Taking away something, or making something that once was accessible inaccessible is a powerful way to call on the scarcity principle. Things that become less available are actually seen as more valuable than things that have always been unavailable.
Cialdini explains, “As opportunities become less available, we lose freedoms. And we hateto lose freedoms we already have.”
Airbnb has a few messages to trigger this feeling. One is to tell users that the place they’re looking at is a rare find. This feels like a compliment and warning all in one: you better act soon before someone else takes away your discovery.
The other message that Airbnb commonly uses is “this home is on people’s minds.” By showing how popular the home is through view count and a not-so-subtle stopwatch, Airbnb nudges users to book soon, before tens of thousands of other people take action first.
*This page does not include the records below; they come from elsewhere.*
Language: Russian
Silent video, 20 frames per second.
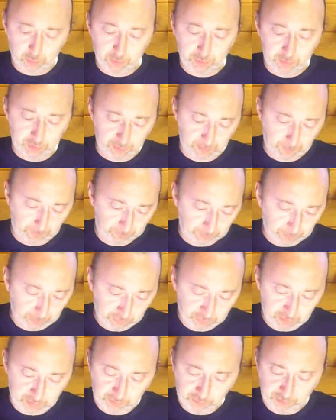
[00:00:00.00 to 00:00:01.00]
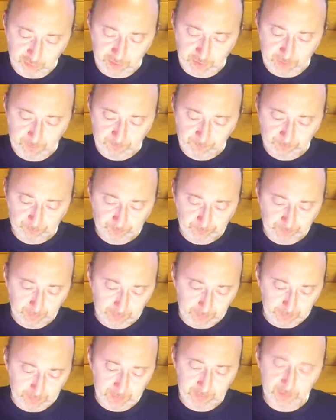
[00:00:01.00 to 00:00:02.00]
вот женщина
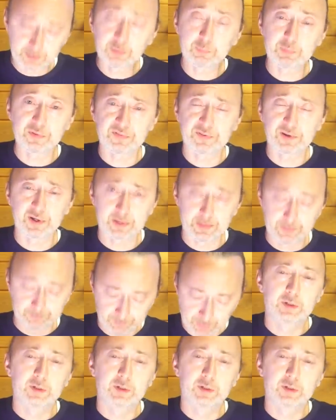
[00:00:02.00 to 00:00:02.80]
э, написала.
The hint of competition also makes scarce resources seem all the more attractive.
While it’s simple, it works. I often act with a little more haste when I think that I might lose a great travel deal to someone else.
Use WaitLists to Show Off Demand
Mailbox’s Shareworthy Line
Mailbox was a mobile app for email management that Dropbox acquired for $100 million. Even though Dropbox eventually shut down the service, Mailbox’s growth strategy still stands to be admired.
Prior to its launch, Mailbox generated a huge amount of buzz with its waitlist. After users registered, they found out what place they were in line and how many people were behind them.
Part of the fun in waiting was being able to commiserate collectively—Mailbox encouraged users to share and discuss right on the screen—and feel better about not being last in line.
X.ai’s Immediate Upsell
X.ai is an AI-powered personal assistant for scheduling meetings. There’s currently a waitlist to use the service. I recently signed up and was placed into Group 295.
While it’s unclear how long the wait time will be, x.ai takes advantage of your desire to try the product by incentiving you to refer friends and connect on social media for a shorter wait time.
Just moving up a long line might not be enough for the most enthusiastic early adopters. Minutes after joining the waitlist, I was offered a free trial of x.ai’s paid, professional version.
X.ai’s encouragement of social shares and the immediate upsell both trade earlier access to the product in exchange for something.
Prior to launching, Mint’s team set out to create viral content. At the time, personal finance advice for young professionals was an untapped market, which Mint’s product and content zeroed in on.
Thanks to content and PR efforts, Mint built up an email list of 20-30k people who wanted to try the service. To determine who to give access to first, Mint created “I want Mint” badges for people to display on their blogs. These badges not only spread the word about Mint even more, but it also gave their content more SEO authority.
Building Up Demand and Hacking Growth
Making a product scarce or exclusive means that the product becomes less accessible, but the buzz that’s generated from being a sought-after item can often be worth it.
The great thing about the scarcity principle is how versatile it can be. Limiting sign-ups and early accessibility can jumpstart early growth, as in the case of Facebook and x.ai. Scarcity can also be used to speed up, or nudge, desirable user actions for mature products like Airbnb and Gilt City.
It’s no secret that we humans love the chase, but one crucial thing to remember about scarcity is to use it honestly. According to Dr. Cialdini's work, if scarcity does not truly exist, using it can sabotage all influence attempts.
Regardless of what stage of growth your product is in, scarcity can help make it appear a bit more desireable, as long as it's used wisely.